Colored fire is a common pyrotechnic effect used in stage productions, fireworks and by fire performers the world over. Generally, the color of a flame may be red, orange, blue, yellow, or white, and is dominated by blackbody radiation from soot and steam. When additional chemicals are added to the fuel burning, their atomic emission spectra can affect the frequencies of visible light radiation emitted - in other words, the flame appears in a different color dependent upon the chemical additives. Flame coloring is also a good way to demonstrate how fire changes when subjected to heat and how they also change the matter around them.

To color their flames, pyrotechnicians will generally use metal salts. Specific combinations of fuels and co-solvents are required in order to dissolve the necessary chemicals. Color enhancers (usually chlorine donors) are frequently added too, the most common of which is polyvinyl chloride. A practical use of colored fire is the flame test, where metal cations are tested by placing the sample in a flame and analyzing the color produced.

Flame colorants

Emitted colors depend on the electronic configuration of the elements involved. Heat energy from the flame excites electrons to a higher quantum level, and the atoms emit characteristic colors (photons with energies corresponding to the visible spectrum) as they return to lower energy levels

Campfire colorants

Flame colorants are becoming popular while camping.
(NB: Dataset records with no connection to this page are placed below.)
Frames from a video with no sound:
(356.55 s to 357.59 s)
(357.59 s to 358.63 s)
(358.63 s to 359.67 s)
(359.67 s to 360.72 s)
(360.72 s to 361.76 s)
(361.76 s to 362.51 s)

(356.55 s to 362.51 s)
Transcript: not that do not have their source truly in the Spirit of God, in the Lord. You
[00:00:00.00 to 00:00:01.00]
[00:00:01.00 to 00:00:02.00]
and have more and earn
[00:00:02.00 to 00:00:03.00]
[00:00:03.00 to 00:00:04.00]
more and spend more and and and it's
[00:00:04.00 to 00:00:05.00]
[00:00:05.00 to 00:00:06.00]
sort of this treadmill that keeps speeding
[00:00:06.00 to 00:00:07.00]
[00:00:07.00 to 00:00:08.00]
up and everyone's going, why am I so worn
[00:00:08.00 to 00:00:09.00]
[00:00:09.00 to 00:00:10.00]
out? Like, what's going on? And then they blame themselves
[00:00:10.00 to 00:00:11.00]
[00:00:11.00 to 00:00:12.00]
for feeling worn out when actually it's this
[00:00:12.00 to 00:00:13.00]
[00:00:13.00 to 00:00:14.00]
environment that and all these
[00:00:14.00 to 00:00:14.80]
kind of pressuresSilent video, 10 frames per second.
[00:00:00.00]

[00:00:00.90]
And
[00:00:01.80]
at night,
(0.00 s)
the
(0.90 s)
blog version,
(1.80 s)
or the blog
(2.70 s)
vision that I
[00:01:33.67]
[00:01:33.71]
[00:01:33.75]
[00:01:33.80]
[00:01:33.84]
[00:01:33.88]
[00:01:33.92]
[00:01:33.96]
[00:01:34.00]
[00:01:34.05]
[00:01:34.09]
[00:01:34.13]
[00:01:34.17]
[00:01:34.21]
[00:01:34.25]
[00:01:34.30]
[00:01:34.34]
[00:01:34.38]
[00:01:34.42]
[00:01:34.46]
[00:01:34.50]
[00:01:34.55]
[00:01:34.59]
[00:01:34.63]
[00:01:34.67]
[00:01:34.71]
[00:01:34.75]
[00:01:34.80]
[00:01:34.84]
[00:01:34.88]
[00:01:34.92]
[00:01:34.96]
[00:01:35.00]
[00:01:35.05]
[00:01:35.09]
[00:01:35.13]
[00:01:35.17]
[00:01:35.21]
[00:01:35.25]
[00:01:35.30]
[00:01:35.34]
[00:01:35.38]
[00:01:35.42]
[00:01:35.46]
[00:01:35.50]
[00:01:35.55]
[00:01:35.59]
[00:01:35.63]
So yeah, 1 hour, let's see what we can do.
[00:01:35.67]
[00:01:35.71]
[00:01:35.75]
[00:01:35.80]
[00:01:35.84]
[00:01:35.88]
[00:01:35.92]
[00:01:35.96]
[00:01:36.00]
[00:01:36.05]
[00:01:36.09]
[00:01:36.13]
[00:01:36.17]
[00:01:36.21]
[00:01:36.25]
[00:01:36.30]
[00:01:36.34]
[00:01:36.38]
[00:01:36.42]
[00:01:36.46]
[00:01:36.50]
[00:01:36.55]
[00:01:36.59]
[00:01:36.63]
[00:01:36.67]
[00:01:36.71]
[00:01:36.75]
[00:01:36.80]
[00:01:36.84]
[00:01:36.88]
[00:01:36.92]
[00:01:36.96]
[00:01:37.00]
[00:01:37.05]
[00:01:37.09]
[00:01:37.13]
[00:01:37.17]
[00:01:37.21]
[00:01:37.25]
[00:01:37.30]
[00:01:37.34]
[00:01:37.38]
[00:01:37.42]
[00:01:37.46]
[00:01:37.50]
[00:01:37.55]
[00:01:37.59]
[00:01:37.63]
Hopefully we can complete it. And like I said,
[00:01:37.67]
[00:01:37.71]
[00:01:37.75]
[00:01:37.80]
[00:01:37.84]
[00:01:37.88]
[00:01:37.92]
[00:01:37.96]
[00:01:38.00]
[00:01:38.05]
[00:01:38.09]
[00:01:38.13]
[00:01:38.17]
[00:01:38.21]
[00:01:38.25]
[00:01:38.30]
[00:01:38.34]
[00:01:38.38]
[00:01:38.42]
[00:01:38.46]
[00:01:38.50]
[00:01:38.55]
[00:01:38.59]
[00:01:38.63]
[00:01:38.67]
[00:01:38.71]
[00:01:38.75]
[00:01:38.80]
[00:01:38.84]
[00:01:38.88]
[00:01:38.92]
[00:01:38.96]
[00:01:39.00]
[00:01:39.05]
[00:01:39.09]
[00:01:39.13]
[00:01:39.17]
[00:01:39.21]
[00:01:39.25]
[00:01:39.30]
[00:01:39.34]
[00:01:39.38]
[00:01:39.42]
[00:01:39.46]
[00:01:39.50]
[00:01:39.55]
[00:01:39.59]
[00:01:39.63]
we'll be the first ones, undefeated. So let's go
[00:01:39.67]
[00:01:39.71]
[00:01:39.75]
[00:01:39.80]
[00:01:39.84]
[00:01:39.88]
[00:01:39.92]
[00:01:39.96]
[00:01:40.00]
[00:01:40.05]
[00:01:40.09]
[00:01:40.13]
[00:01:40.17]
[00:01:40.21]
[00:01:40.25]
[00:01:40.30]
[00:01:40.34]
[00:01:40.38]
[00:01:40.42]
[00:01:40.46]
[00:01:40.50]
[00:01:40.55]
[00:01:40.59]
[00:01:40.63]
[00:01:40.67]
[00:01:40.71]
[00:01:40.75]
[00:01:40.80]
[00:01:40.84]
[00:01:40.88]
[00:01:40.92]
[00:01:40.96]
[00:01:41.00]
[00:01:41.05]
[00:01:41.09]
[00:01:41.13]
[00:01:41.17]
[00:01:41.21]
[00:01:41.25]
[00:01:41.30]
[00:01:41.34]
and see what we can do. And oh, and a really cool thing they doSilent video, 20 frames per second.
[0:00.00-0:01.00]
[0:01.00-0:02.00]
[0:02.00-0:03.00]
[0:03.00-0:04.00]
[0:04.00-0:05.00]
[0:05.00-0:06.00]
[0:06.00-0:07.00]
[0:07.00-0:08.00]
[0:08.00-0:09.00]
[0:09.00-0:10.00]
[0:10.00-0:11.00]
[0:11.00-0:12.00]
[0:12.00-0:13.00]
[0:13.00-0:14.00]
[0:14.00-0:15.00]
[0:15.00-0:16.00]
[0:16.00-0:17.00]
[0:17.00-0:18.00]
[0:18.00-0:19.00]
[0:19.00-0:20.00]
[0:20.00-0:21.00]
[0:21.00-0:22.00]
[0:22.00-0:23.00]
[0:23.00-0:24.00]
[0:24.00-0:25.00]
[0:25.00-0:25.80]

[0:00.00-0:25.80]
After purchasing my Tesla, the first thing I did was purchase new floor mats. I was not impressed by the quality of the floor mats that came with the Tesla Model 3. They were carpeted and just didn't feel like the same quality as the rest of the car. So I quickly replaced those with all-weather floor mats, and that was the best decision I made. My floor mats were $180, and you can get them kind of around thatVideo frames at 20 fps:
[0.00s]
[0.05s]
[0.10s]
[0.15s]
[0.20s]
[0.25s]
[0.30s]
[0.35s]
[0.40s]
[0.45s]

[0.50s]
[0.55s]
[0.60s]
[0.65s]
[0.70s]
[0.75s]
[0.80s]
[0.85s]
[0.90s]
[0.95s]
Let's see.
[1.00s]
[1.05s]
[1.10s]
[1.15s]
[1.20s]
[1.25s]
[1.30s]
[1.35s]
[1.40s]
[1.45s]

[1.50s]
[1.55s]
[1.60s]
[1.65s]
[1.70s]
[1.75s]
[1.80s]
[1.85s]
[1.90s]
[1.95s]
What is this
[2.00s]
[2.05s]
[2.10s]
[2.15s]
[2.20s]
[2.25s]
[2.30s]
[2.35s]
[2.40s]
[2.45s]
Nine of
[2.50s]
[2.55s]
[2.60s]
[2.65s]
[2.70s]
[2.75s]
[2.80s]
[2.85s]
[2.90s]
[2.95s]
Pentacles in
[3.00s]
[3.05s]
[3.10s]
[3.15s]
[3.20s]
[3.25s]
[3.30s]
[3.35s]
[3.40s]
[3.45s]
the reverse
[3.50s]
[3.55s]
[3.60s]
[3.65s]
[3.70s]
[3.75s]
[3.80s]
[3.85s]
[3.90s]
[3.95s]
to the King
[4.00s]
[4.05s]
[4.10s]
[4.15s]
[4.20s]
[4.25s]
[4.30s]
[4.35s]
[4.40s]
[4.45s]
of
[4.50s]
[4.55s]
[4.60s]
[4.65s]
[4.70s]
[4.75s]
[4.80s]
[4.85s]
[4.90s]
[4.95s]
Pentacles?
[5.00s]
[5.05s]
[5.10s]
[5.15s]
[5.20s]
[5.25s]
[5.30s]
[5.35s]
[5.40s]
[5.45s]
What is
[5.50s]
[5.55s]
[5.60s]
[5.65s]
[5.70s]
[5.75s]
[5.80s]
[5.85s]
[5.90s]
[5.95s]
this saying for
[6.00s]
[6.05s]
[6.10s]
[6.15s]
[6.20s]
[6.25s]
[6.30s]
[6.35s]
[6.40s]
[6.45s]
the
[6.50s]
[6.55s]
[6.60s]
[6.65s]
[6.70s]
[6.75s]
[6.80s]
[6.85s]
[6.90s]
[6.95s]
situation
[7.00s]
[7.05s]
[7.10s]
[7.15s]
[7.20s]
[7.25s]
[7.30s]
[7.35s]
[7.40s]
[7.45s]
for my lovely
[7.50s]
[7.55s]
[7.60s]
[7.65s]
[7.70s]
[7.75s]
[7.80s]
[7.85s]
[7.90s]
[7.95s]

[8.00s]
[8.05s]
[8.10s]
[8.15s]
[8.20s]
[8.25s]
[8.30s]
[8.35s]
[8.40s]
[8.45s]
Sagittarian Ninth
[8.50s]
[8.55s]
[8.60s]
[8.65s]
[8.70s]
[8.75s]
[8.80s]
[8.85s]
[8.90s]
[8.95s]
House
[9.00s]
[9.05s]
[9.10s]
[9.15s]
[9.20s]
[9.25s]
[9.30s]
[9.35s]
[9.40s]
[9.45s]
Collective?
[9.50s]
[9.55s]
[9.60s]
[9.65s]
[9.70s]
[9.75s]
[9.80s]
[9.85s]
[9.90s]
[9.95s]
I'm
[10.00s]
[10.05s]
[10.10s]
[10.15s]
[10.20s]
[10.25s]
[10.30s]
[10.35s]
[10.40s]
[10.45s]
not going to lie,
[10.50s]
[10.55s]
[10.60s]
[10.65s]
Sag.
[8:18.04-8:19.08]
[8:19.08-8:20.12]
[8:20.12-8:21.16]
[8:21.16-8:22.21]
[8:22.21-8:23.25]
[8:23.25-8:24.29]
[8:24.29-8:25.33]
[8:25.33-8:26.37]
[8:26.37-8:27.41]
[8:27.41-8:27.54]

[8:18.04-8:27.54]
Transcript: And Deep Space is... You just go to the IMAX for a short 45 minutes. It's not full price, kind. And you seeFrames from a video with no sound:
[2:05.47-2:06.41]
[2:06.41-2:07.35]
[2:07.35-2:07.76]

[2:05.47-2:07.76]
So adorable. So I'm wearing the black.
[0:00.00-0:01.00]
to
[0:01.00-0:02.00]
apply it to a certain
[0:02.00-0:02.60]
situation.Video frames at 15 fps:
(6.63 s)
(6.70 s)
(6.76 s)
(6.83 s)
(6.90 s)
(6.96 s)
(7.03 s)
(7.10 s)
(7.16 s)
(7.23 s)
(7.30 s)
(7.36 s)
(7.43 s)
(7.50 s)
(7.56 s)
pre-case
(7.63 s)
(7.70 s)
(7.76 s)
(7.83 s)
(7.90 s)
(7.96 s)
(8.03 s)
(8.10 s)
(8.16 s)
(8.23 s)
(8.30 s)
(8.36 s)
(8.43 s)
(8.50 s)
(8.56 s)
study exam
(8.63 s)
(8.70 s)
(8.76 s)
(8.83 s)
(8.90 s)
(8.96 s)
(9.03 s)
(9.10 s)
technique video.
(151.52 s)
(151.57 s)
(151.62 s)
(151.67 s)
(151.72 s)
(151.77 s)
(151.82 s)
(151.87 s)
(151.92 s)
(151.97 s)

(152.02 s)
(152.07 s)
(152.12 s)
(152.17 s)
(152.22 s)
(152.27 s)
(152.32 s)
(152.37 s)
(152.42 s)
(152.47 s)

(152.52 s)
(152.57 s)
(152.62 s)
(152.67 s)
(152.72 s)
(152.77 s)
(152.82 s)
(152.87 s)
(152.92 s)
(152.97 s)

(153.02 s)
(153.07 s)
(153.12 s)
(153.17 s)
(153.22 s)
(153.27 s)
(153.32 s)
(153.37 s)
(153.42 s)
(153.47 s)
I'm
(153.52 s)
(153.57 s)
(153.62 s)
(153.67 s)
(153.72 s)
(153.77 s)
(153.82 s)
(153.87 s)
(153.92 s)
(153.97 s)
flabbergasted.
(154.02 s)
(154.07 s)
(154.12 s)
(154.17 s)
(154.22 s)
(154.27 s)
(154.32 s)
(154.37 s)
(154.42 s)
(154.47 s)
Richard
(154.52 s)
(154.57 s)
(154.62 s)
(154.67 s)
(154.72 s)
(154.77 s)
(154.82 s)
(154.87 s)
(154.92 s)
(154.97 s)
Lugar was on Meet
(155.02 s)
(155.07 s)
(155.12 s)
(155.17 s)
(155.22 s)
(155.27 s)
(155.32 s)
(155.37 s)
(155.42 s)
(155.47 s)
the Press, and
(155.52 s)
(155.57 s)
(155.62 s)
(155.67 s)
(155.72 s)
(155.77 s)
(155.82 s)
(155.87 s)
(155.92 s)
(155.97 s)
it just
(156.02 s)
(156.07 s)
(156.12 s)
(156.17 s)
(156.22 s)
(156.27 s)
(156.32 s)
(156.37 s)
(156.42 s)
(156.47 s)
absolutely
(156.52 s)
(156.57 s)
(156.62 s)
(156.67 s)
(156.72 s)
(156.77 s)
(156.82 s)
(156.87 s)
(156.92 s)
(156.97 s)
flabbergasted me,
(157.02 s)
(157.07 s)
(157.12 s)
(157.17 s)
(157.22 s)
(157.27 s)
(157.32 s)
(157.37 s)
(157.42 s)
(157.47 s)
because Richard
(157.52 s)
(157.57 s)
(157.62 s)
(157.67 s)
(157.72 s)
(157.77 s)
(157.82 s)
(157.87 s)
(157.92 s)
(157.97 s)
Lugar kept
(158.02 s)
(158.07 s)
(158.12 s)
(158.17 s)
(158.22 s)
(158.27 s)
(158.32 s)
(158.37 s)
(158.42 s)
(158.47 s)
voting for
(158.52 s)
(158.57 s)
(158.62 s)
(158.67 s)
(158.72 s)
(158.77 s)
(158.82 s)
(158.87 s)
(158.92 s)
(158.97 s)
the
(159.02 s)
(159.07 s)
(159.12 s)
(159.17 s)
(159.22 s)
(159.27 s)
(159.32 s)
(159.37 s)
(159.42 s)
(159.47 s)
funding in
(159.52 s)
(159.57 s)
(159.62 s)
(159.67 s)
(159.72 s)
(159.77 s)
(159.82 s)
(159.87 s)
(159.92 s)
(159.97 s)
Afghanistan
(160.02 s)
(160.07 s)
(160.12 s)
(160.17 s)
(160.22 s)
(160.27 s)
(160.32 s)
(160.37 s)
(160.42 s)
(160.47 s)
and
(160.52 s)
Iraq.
Scouts  and other outdoor enthusiasts have placed sections of copper pipe with holes drilled throughout and stuffed with garden hose onto campfires to create a variety of flame colors.  An easier method of coloring campfires has been fueled by commercial products.  These packages of flame colorants are tossed onto a campfire or into a fireplace to produce effects.

Although these chemicals are very effective at imparting their color into an already existing flame, these substances are not flammable alone. To produce a powder or solid that, when lit, produces a colored flame, the necessary steps are more complex. To get a powder to burn satisfactorily, both a fuel and oxidizer will mostly be needed. Common oxidizers include.

 Ammonium perchlorate
 Ammonium nitrate
 Barium chlorate
 Potassium nitrate (saltpeter)
 Potassium chlorate
 Potassium perchlorate
 Strontium nitrate
 Sodium nitrate

Many of these oxidizers also produce a colored flame by themselves. Some of them - as well as the main colorants - are severely toxic and therefore environmentally damaging.